With advancing wealth and culture in Europe, the Renaissance, dominated by the Bourbons of France, turned from heavy gold to light and gemmed jewelry. Delicate flower sprays, bright plumaged birds, bow knots, stars or crescents, topped combs and made handsome brooches.

In Germany iron jewelry of real beauty was made, some of choice Prussian smith.craft. It was given out by the government to those patriots who sacrificed their valuable jewelry to pay for Germany's wars. A trickle of these fine iron ornaments came to America.

Victoria's Age of Empire in India, with India's precious stone trade, and America's gold and industrial wealth, let jewelry take an even richer turn. Swinging chatelaines with chained toilet and sewing articles gave way to jeweled lorgnettes. Tiaras for the daughters of tycoons vied with queens' crowns.

Jeweled evening bags and card cases, chased gold buckles, eye-glass frames, umbrella handles and purse frames, plus ropes of pearls, and solitaire diamonds became vogue. Men had gold cased watches, heavy chains, jeweled charms, rings with intaglio or single set stones, and similar tie pins of great value.

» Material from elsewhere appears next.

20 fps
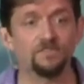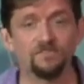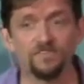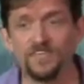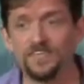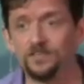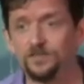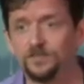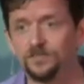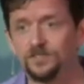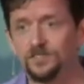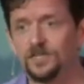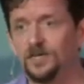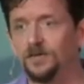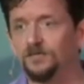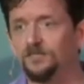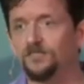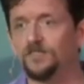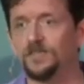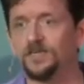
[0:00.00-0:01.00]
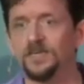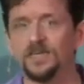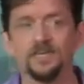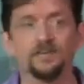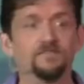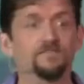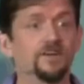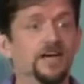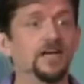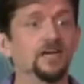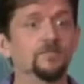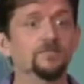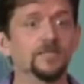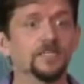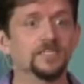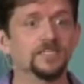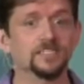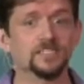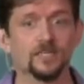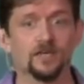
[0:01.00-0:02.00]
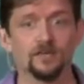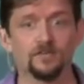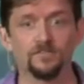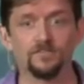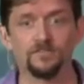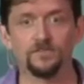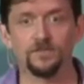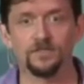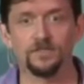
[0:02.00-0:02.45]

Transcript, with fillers: field, of the environment itself.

Cameos for and from Victoria started a cameo rage. Her widowhood promoted "mourning jewelry" such as the hair of the dear departed, plaited and entwined with gold, or curled safely in a locket. Black enameled bracelets, brooches and lockets were framed and flowered with gold. Similar, and other "mourning" rings were provided for in wills.

Pinchbeck "invented" his alloy of a little zinc to a lot of copper. It looked like gold and may have been thinly surfaced with it. Pinchbeck's alloy did make rich appearing settings for those who could not afford gold. Jewel glass, an ancient art which had flourished through medieval France, was revitalized. And artificial pearls, generally made of glass coated with fish scales, gave beautiful imitation pearls to all.


Color beauty, toughness, rarity, and that intangible choice we call fashion, set the value of stones. The spinel in the British crown was considered one of the world's choicest stones as long as it was believed to be a ruby.

For centuries the Chinese preferred mutton tallow or white jade, but the American Indians chose emerald green jade as their imperial stone. India, it is said, used to gather all jewel stones and sell them unpolished by the box full.

Only in modern times has the diamond come into first place. Of the jewel stones, diamonds, emeralds, rubies and sapphires rank first. Amber and jet are ancient tree products. Coral is calcium carbonate made by tiny sea animals, its valued red due to its iron content. Pearls with their wondrous beauty and unrivaled orient or lustrous sheen, are the product of injured pearl-producing oysters.

Stones or jewels of the earth are cold to the lips and warm more slowly than glass. Some stones, like lapis lazuli, "look like stone" where the hole is cut for stringing. Most jewels seem to have a "waxy" quality so a drop of water stands on them instead of spreading out, as it does on glass. The harder stones, from quartz on up through diamonds, are hard to scratch. A razor or file will scratch them but a pin won't. Old jewel glass is often dimmed with wear and scratching.

Today modern science has furnished us with synthetic stones of great beauty and durability. Now jewels that once were limited to kings, queens, and merchant princes have become the property of the people.